The stock market suffered its biggest fall in almost two months Wednesday on fears that the upcoming August trade deficit will show a big deterioration in the U.S. trading position with the rest of the world.
Stocks also were undermined by a big drop in the dollar and a moderate decline in U.S. government bonds, traders said.
The Dow Jones industrial index dropped 30.23 points to 2,126.24 as rumors swept the market that the trade gap, to be announced Thursday morning, would be substantially higher than the $12 billion forecast by economists.
The Dow’s drop was the biggest since Aug. 15, when it lost 33 points.
Declining issues outnumbered advances by nearly 3 to 1 in New York Stock Exchange trading, and Big Board volume totaled 154.84 million shares, up from Tuesday’s 140.90 million.
Shortfall Estimates High
A year ago, news of an unexpectedly large trade gap set the stock market up for the October crash, according to equities analysts, and the market continues to be highly sensitive to the figure.
“Everyone is spooked by the trade report,” said Sam Hunter, a trader with Drexel Burnham Lambert Inc. Some traders estimated that the shortfall might be as great as $14 billion, compared to a $9.5-billion gap for July.
The Merrill Lynch Market Letter estimates a $12.5-billion U.S. deficit, up from $9.5 billion in July.
The market started slipping at the opening bell as investors were unsettled by the dollar’s sharp fall in earlier Asian trading.
For the first time since July 24, the dollar fell below 130 yen. In New York, it lost 2 yen from its previous close to finish at 129.05 yen.
Share prices also slumped on the other major U.S. exchanges. The American Stock Exchange’s market value index fell 1.86 to 301.91, while the NASDAQ composite index closed down 2.73 points at 382.55.
Stock analysts said firmness in oil prices added to the market’s pessimism. Up to now, the decline in oil prices had raised hopes that inflation would be contained and the Federal Reserve might ease its grip on credit.
The November crude contract rose 27 cents Wednesday to $13.82 a barrel, weighing on U.S. bonds. The benchmark 30-year Treasury bond lost more than half a point, raising its yield to 8.91% from 8.85% at Tuesday’s close.
Jon Groveman, head trader of Ladenburg Thalmann, said the day’s drop “shouldn’t be any surprise.” The 30-share Dow has always run into resistance around 2,150 points, he said.

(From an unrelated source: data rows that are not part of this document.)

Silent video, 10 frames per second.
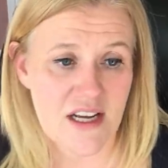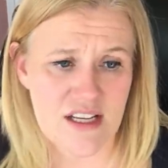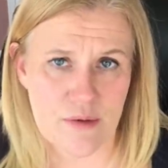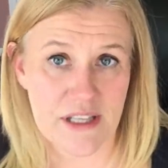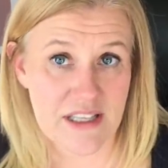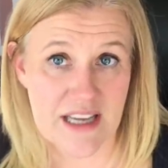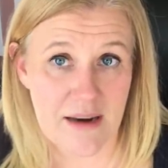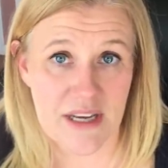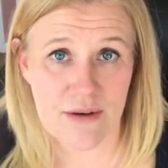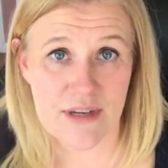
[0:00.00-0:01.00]
So by the
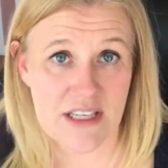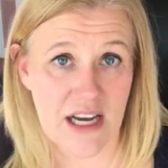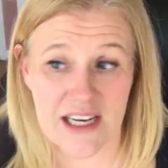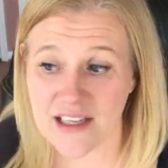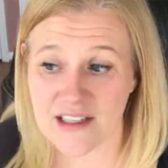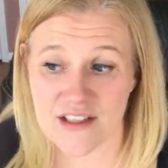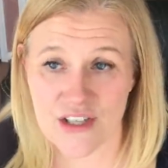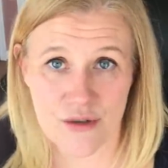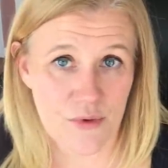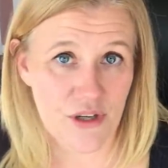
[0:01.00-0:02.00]
time he retires,
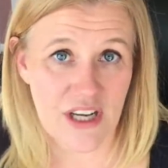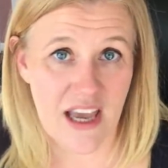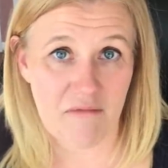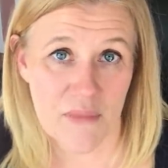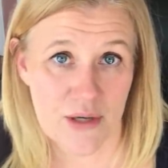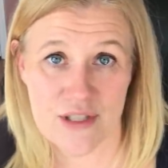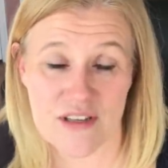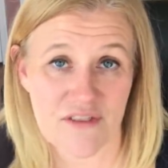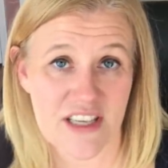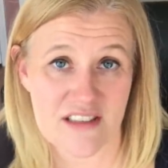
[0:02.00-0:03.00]
you know, we're going to have most
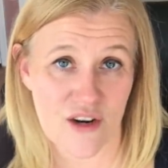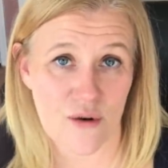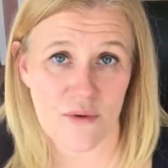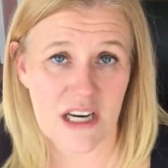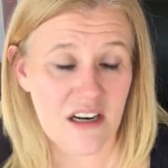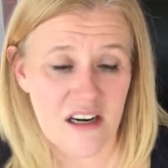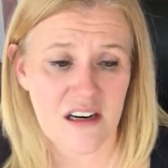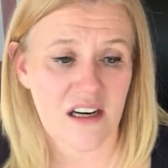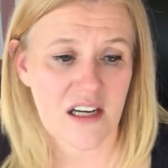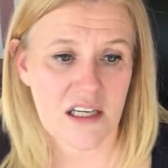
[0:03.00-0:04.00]
of his career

Earlier in the week the index reached 2,158.96, its highest since the crash a year ago. Brokers said the market is vulnerable to profit taking because it has given back many of its previous advances and investor confidence is weak.
Some analysts said the market’s pessimism deepened on news that Nihon Tochi Co., a Japanese real estate dealer and major Konica shareholder, had filed for bankruptcy.
General Motors fell 1 3/8 to 73 7/8 after a securities analyst called GM’s fourth-quarter production schedule “incredibly unrealistic.”
Among individual shares, Walgreen rose 1 to 35 on reports that the Hafts are seeking to buy a large stake.
Holly Farms surged 6 5/8 to 49 5/8 after Tyson Foods offered to acquire it for $49 a share, most of it cash.
Phillips Petroleum Co. was the most actively traded stock on the Big Board, rising 1 3/4 to 22 3/8 on 4.3 million shares. Traders attributed its rise to speculation that Mobil Corp. or Royal Dutch Shell Group might be interested in acquiring the oil company.
Motorola was down 2 7/8 at 39 3/4 after posting disappointing third-quarter earnings. The firm said it earned 67 cents a share, well below Wall Street estimates of between 78 cents and 83 cents.
J. C. Penney fell 1 1/8 to 51 in brisk trading. Analysts speculated that the firm snapped up many of its outstanding shares Wednesday as part of a previously announced stock buyback program.
Texas Air fell 1 3/8 to 14 7/8 after its Eastern Airlines subsidiary agreed to sell the Northeast shuttle to developer Donald J. Trump for $365 million.
Tokyo share prices eased but closed above their lows in thin trading Wednesday. The Nikkei 225-share index fell 60.23 points to 27,409.37 after hitting a low of 27,218.80.
Share prices on the London stock exchange finished a jittery session sharply lower, pulled down by sinking prices on Wall Street.
The Financial Times 100-share index fell 24 points to 1,814.3, near its worst lowest for the day.